Task to complete ▸
Your answer must be only the lines below from the one containing "[0.00-1.00s]" through the one containing "Word for word: So", copied exactly, with the pictures left out.

[Collected data entries]
--------

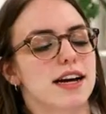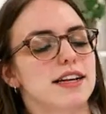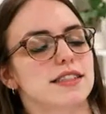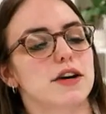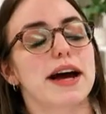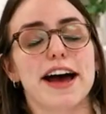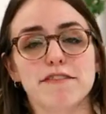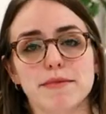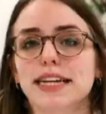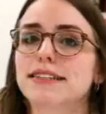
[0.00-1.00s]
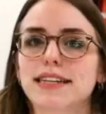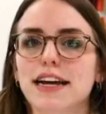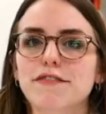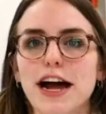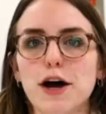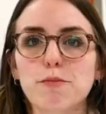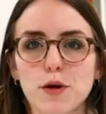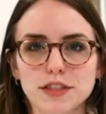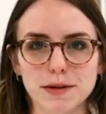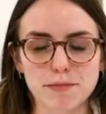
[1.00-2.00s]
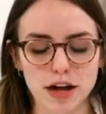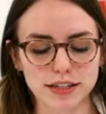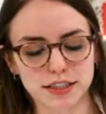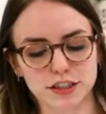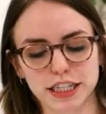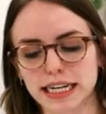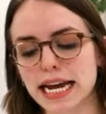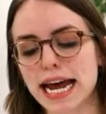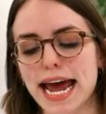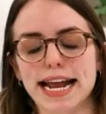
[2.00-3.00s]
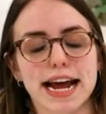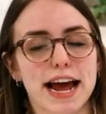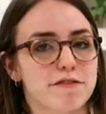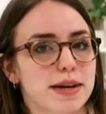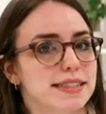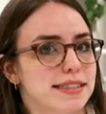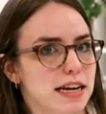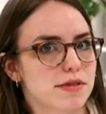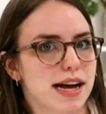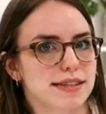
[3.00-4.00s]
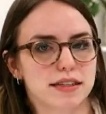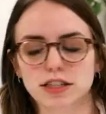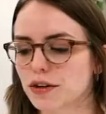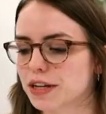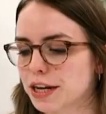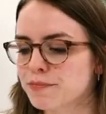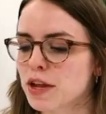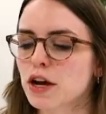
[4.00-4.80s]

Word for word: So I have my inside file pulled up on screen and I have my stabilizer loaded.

--------

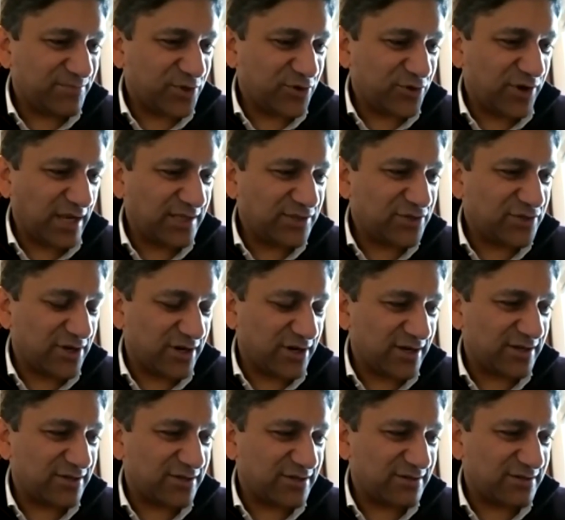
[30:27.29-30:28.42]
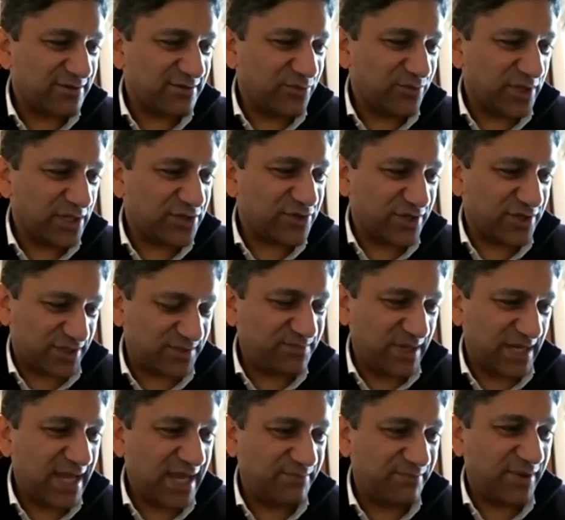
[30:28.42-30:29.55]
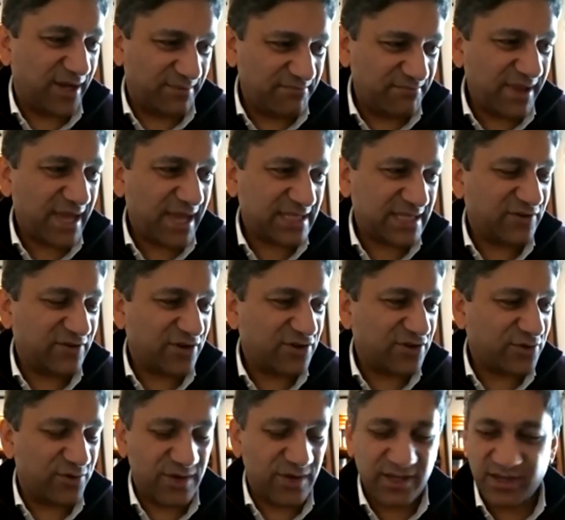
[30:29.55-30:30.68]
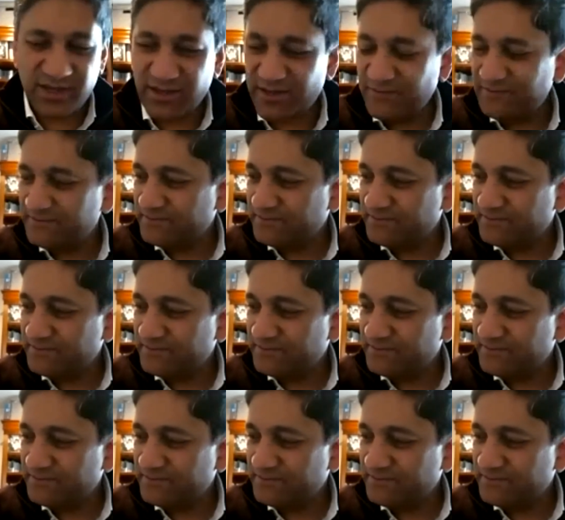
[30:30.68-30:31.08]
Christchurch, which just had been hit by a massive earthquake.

--------

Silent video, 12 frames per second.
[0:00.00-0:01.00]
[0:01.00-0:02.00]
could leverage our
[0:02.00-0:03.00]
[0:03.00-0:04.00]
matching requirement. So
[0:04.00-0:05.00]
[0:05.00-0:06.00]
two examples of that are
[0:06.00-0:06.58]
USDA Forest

--------

Problem solution ▸
[0.00-1.00s]
[1.00-2.00s]
[2.00-3.00s]
[3.00-4.00s]
[4.00-4.80s]

Word for word: So I have my inside file pulled up on screen and I have my stabilizer loaded.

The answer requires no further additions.